Les risques biologiques qui pèsent sur les cultures vivrières en Afrique de l'Ouest doivent devenir une priorité pour les politiques agricoles régionales. C'est le message porté jeudi 22 mai à Abidjan par le professeur Abdoulaye Sangaré, vice-président chargé de la Recherche et de l'Innovation à l'université Félix Houphouët-Boigny (FHB).
Un appel à des dispositifs phytosanitaires renforcés
Pr Sangaré s'exprimait lors de l'atelier de clôture du projet Biorisks, dédié à la maîtrise des risques biologiques en agriculture. Il a souligné que ces risques constituent désormais « une menace majeure pour la sécurité alimentaire et les chaînes de valeur agricoles du continent ».
Au cœur de ses préoccupations : les plantes à tubercule — manioc et igname — qui occupent une place stratégique dans le système alimentaire africain. Ces cultures restent exposées à un large éventail de menaces : bactéries, champignons, virus et autres agents pathogènes qui affectent directement les rendements des producteurs.

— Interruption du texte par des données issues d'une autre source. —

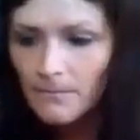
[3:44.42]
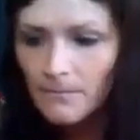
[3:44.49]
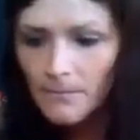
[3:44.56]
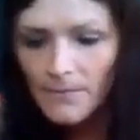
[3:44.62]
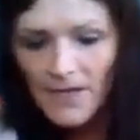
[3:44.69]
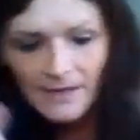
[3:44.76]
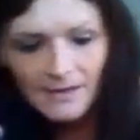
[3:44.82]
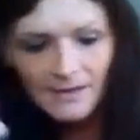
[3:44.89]

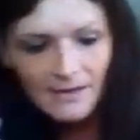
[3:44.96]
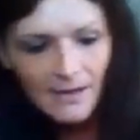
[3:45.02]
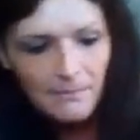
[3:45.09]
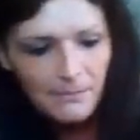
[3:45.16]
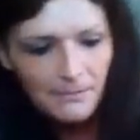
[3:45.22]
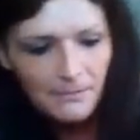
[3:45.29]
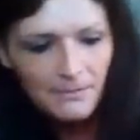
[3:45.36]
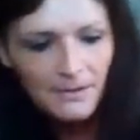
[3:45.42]
next
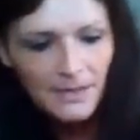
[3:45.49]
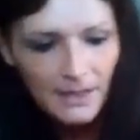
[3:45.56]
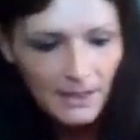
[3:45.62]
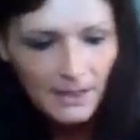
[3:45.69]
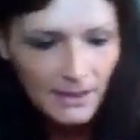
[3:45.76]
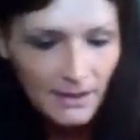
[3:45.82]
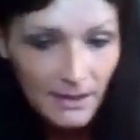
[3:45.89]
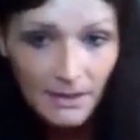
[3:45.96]
up
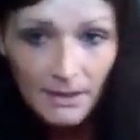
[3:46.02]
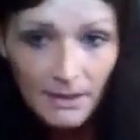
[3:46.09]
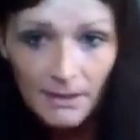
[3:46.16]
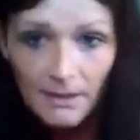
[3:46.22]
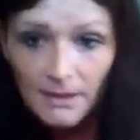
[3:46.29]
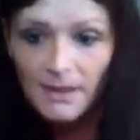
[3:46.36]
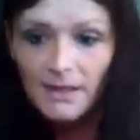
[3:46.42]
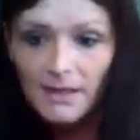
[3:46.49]

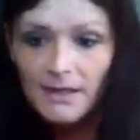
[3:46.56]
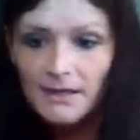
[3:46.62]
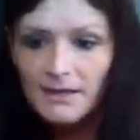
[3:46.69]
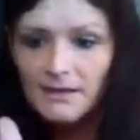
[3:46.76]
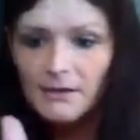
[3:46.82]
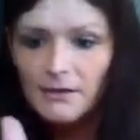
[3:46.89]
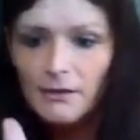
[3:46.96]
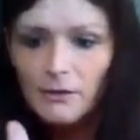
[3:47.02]
is
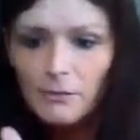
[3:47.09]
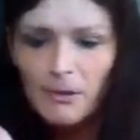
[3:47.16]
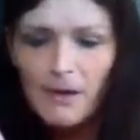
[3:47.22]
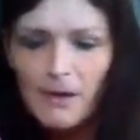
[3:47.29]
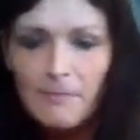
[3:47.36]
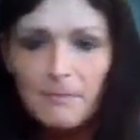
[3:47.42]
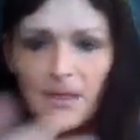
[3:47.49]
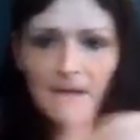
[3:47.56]
to
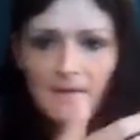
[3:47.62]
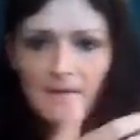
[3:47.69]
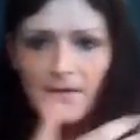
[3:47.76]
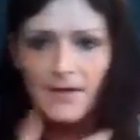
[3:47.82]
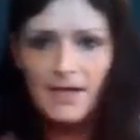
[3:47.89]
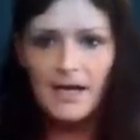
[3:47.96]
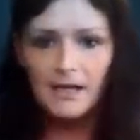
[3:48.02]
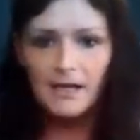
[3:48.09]
prep
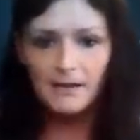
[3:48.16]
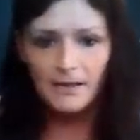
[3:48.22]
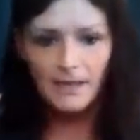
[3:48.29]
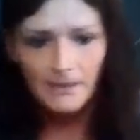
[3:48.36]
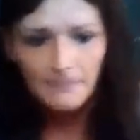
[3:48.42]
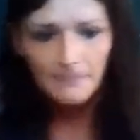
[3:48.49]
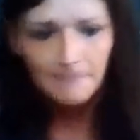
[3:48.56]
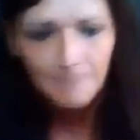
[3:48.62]
the
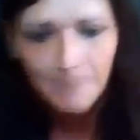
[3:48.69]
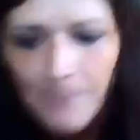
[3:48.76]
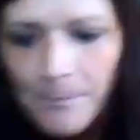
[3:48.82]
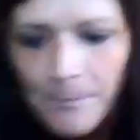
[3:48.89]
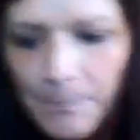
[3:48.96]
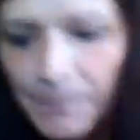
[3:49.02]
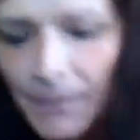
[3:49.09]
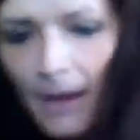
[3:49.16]
area.
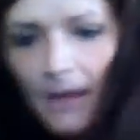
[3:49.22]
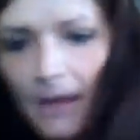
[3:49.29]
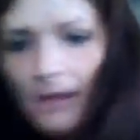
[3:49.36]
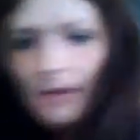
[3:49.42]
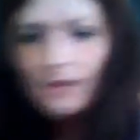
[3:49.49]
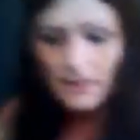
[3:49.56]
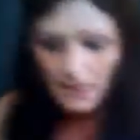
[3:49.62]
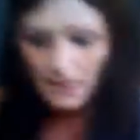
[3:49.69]

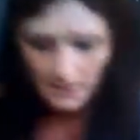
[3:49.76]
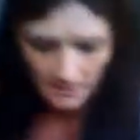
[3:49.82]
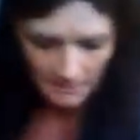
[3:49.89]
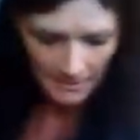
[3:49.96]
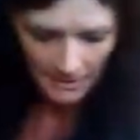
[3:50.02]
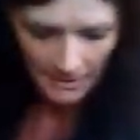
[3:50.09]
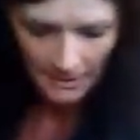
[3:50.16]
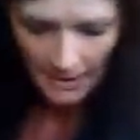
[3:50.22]
So,
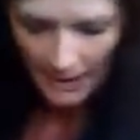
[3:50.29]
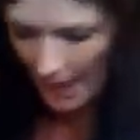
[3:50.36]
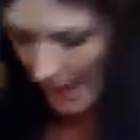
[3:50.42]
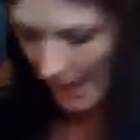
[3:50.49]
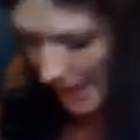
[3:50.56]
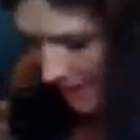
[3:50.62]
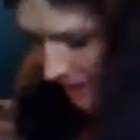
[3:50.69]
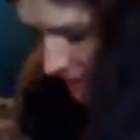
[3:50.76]

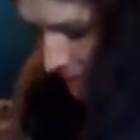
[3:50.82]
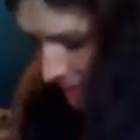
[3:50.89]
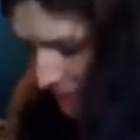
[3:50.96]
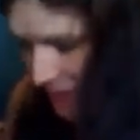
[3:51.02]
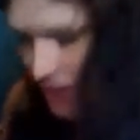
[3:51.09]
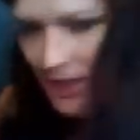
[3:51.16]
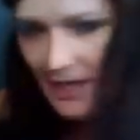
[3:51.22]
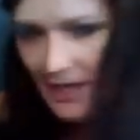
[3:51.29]
I did my
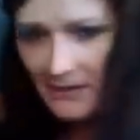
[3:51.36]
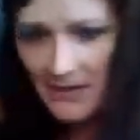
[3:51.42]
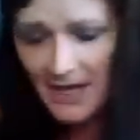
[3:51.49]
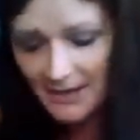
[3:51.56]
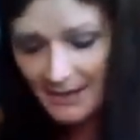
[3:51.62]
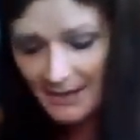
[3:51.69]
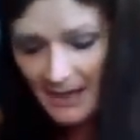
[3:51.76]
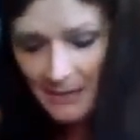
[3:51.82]
shot
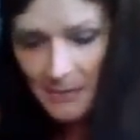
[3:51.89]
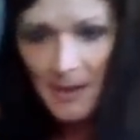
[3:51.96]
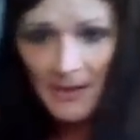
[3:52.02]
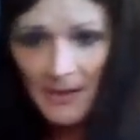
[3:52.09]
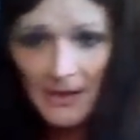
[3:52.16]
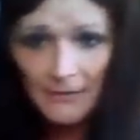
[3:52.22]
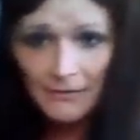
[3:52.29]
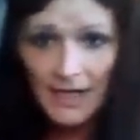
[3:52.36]
last time in my
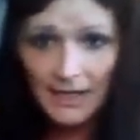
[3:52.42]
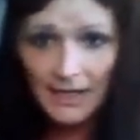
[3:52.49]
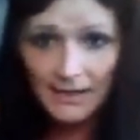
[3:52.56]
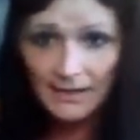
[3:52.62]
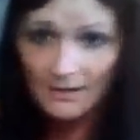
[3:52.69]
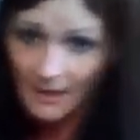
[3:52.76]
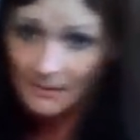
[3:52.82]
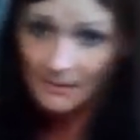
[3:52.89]
left leg.
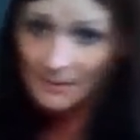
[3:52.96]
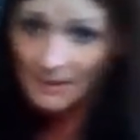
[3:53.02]
This time it's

Le changement climatique aggrave la menace
Selon les chercheurs présents, trois facteurs convergents accentuent les menaces phytosanitaires :
- Le changement climatique, qui modifie les conditions de propagation des maladies
- L'intensification des échanges commerciaux régionaux et internationaux
- La circulation accrue des organismes nuisibles à travers les frontières
L'atelier a réuni plusieurs partenaires institutionnels, dont le centre WAVE dirigé par le Pr Justin Pita (spécialiste des phytopathogènes), le CORAF (Conseil ouest et centre africain pour la recherche et le développement agricoles) et l'Union européenne, principal bailleur du projet.

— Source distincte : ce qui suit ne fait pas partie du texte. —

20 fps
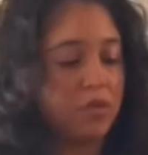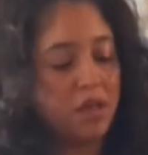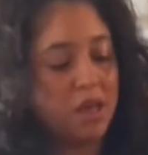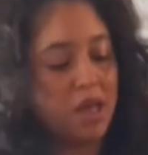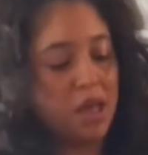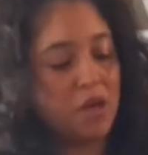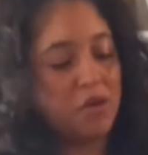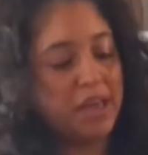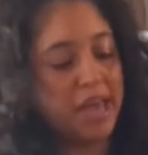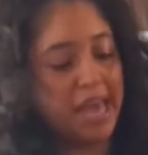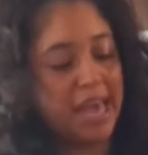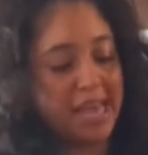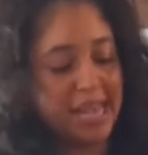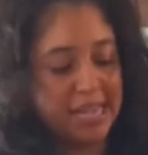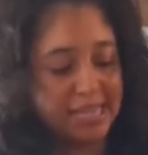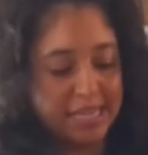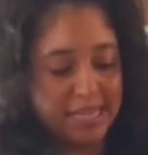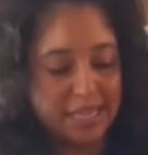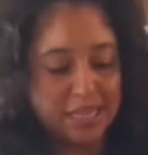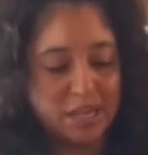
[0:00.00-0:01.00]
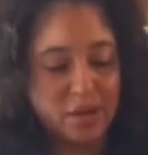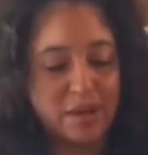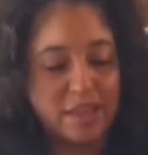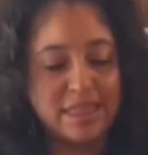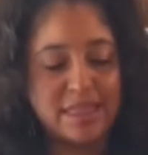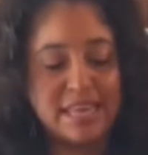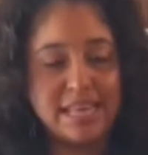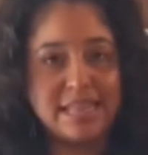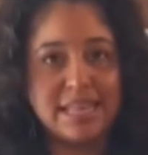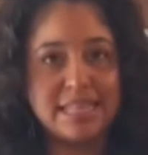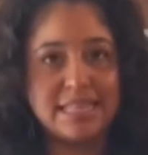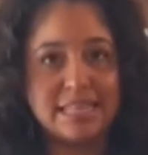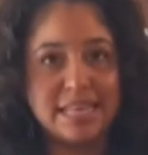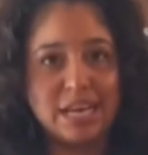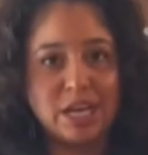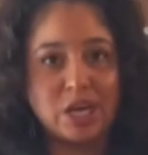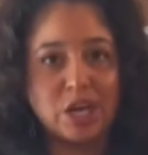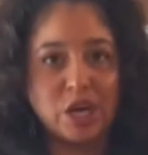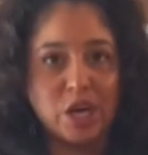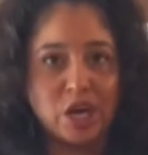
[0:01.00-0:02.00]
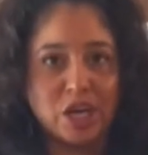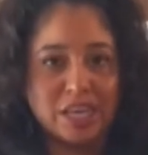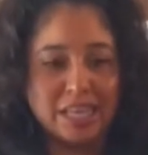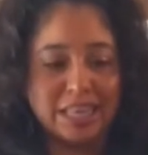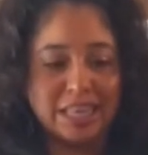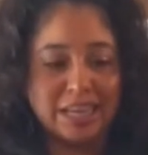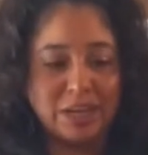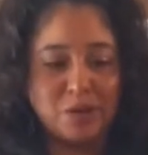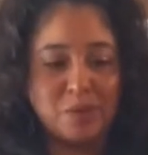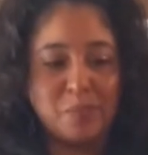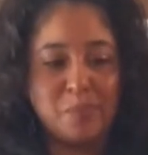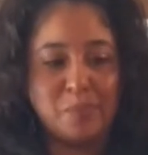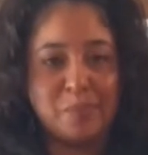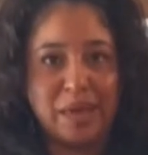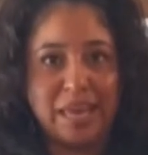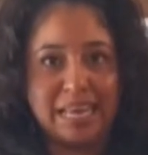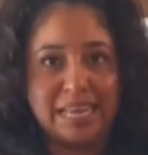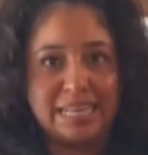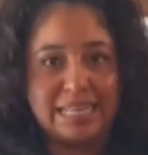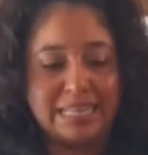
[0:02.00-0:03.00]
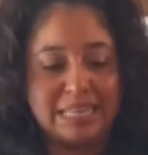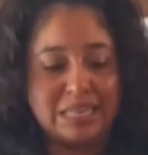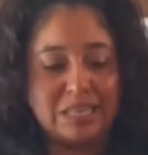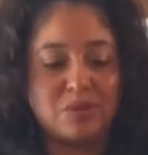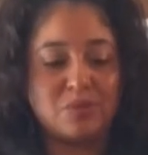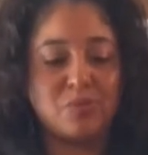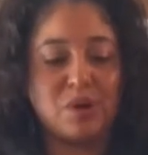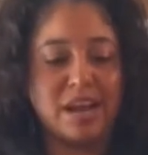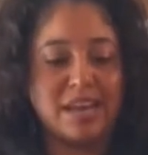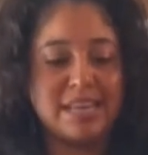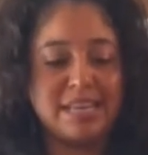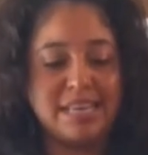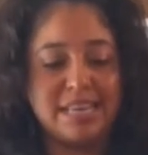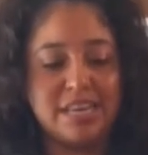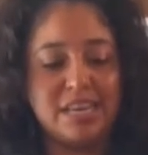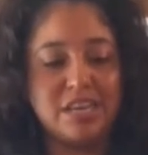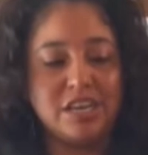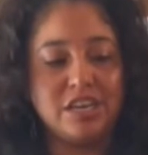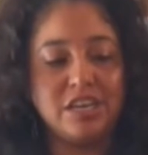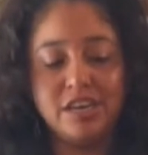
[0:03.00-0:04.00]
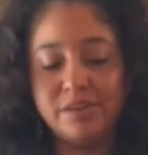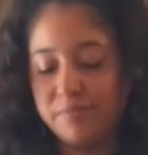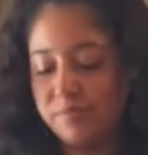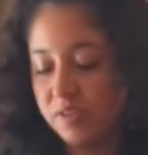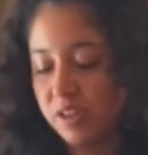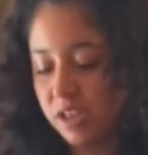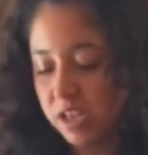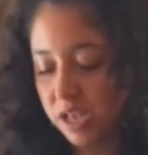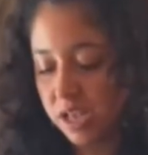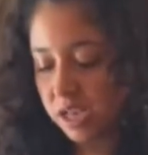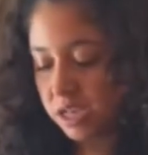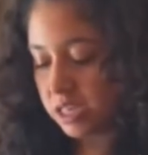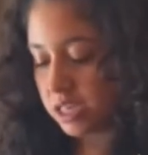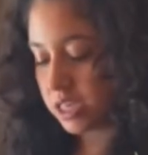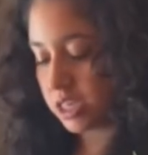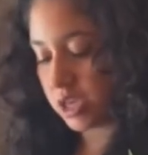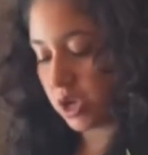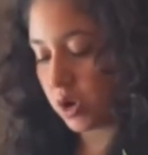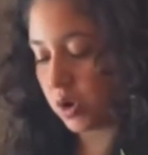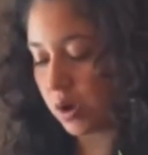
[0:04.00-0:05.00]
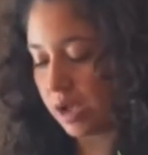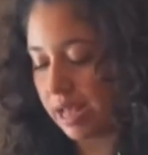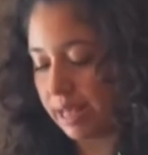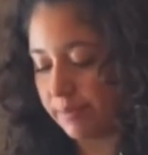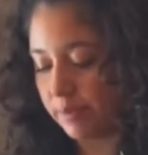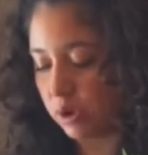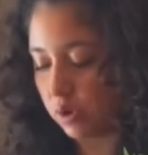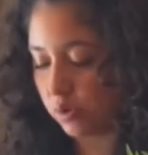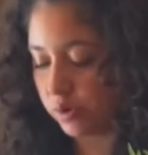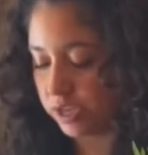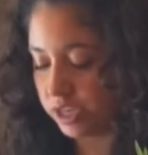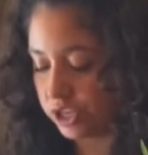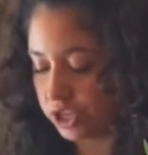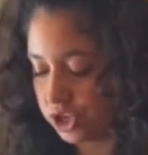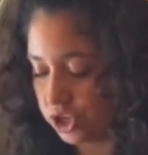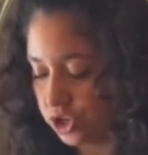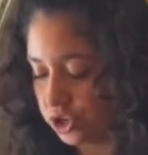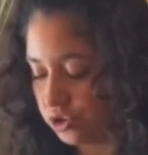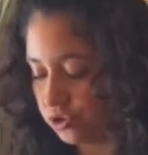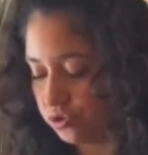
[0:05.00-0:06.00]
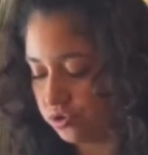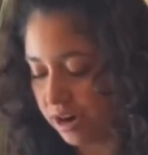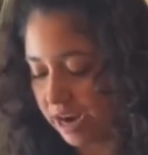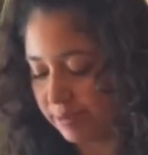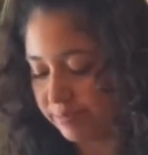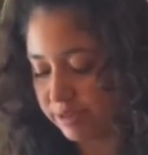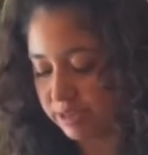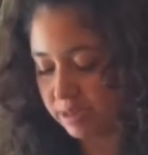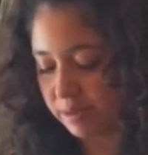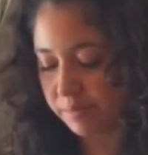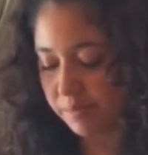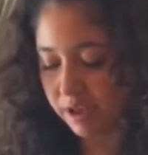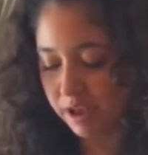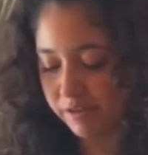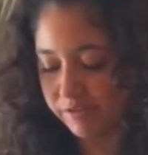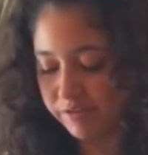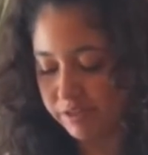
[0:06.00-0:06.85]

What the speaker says: Okay, so I think that's a good little base right here. So I'm going to grab some of the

Quelles implications pour les producteurs du Haut-Sassandra ?
Si le projet Biorisks cible principalement le manioc et l'igname, ses conclusions concernent l'ensemble des producteurs ivoiriens. Les cultures de cacao, café et hévéa qui font vivre le Haut-Sassandra restent elles aussi vulnérables aux maladies phytosanitaires — on se souvient du swollen shoot qui a frappé les cacaoyères ces dernières années.
Il serait pertinent de contacter la CNRA (Centre national de recherche agronomique) à Daloa pour connaître les programmes de surveillance phytosanitaire en cours dans la région.
Pour Pr Sangaré, l'enjeu est clair : « améliorer la résilience des agriculteurs face aux risques biologiques » est une nécessité régionale.